• **WHAT YOU ARE ASKED TO DO**: The expected answer is the data below, printed verbatim without its pictures.

** Opening RECORDED DATA block **

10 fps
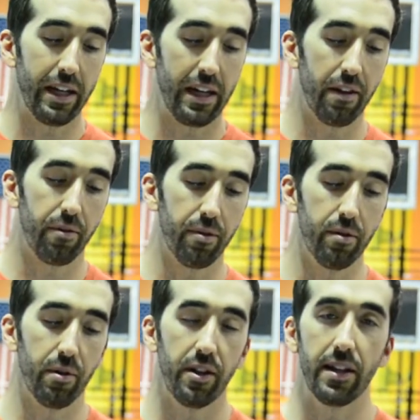we can get
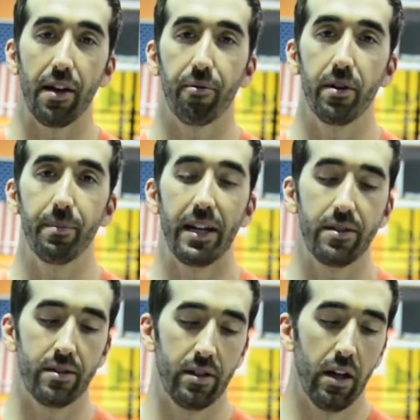through within that 3
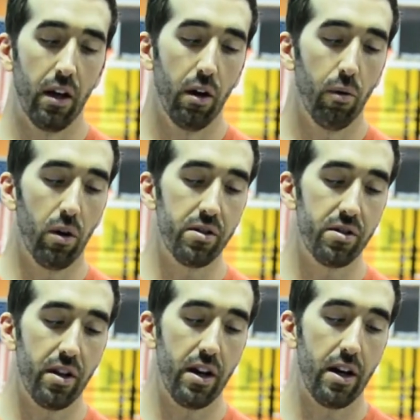minutes.
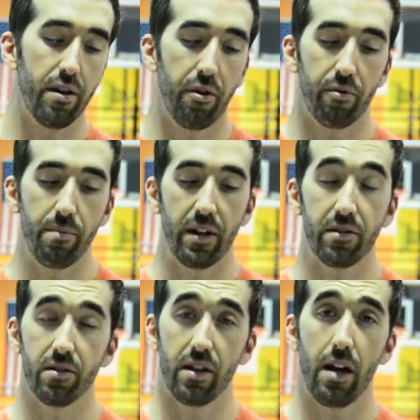Once the 3
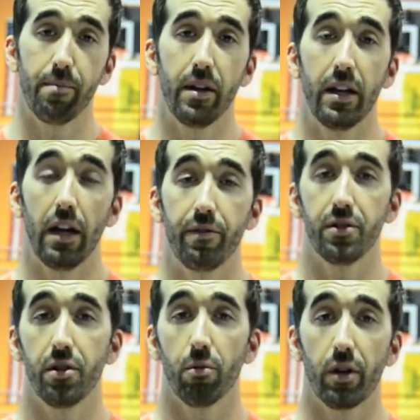minutes is up, if
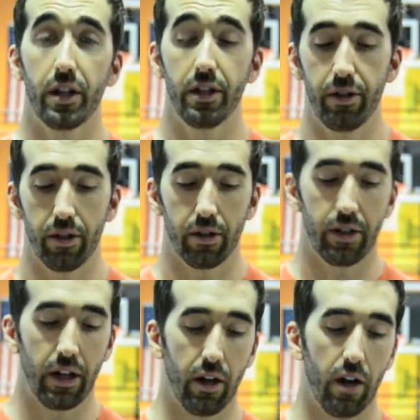you're still working, you're
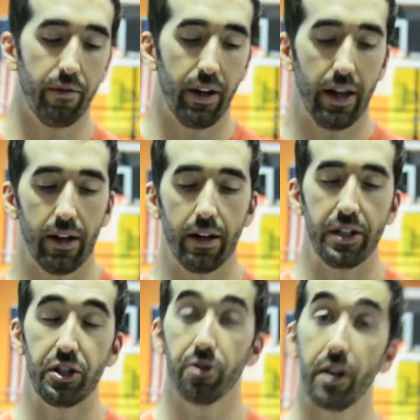cut off there
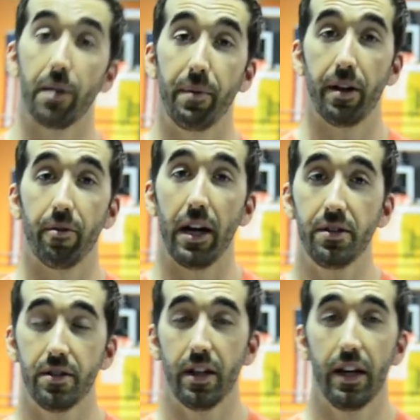and you still get a minute
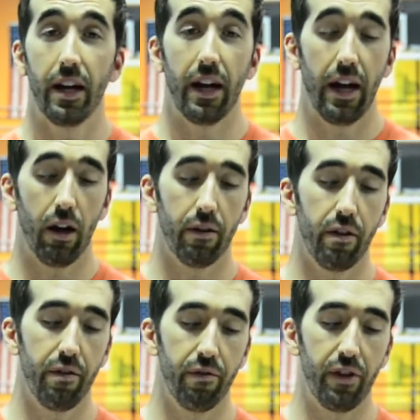rest.
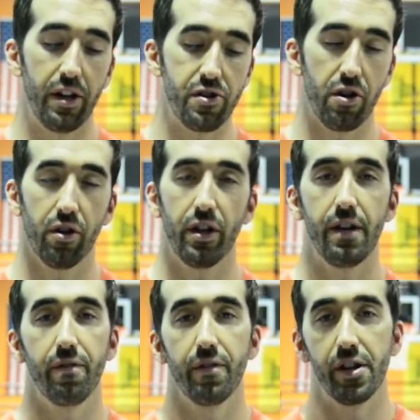However, if you finish
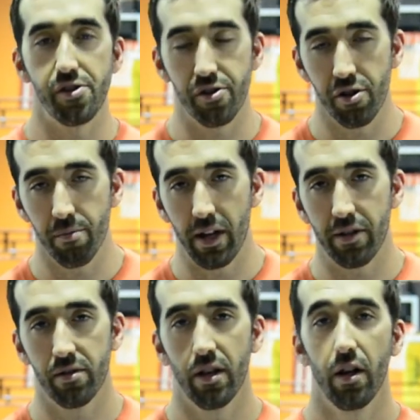early, if you finish in 2
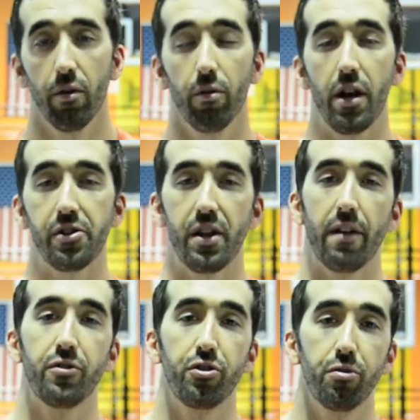minutes, we'll
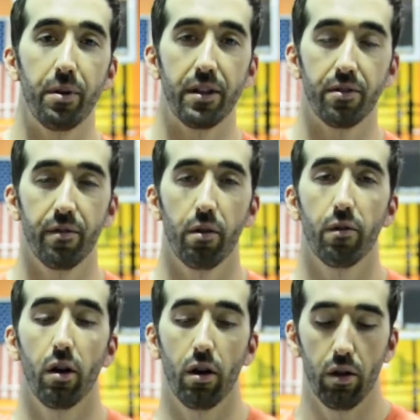actually have 2 minutes of
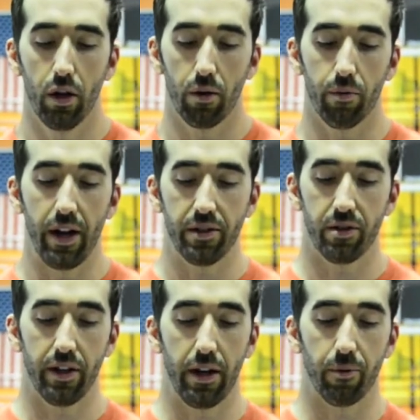overall
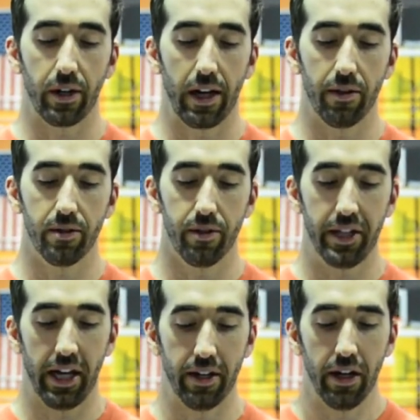rest on that workout.
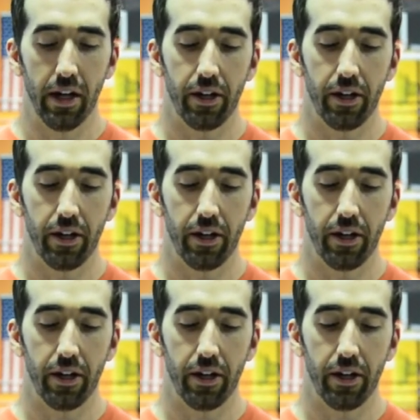So again,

** Closing RECORDED DATA block **

• **SOLUTION FOR THIS EXERCISE**:
10 fps
we can get
through within that 3
minutes.
Once the 3
minutes is up, if
you're still working, you're
cut off there
and you still get a minute
rest.
However, if you finish
early, if you finish in 2
minutes, we'll
actually have 2 minutes of
overall
rest on that workout.
So again,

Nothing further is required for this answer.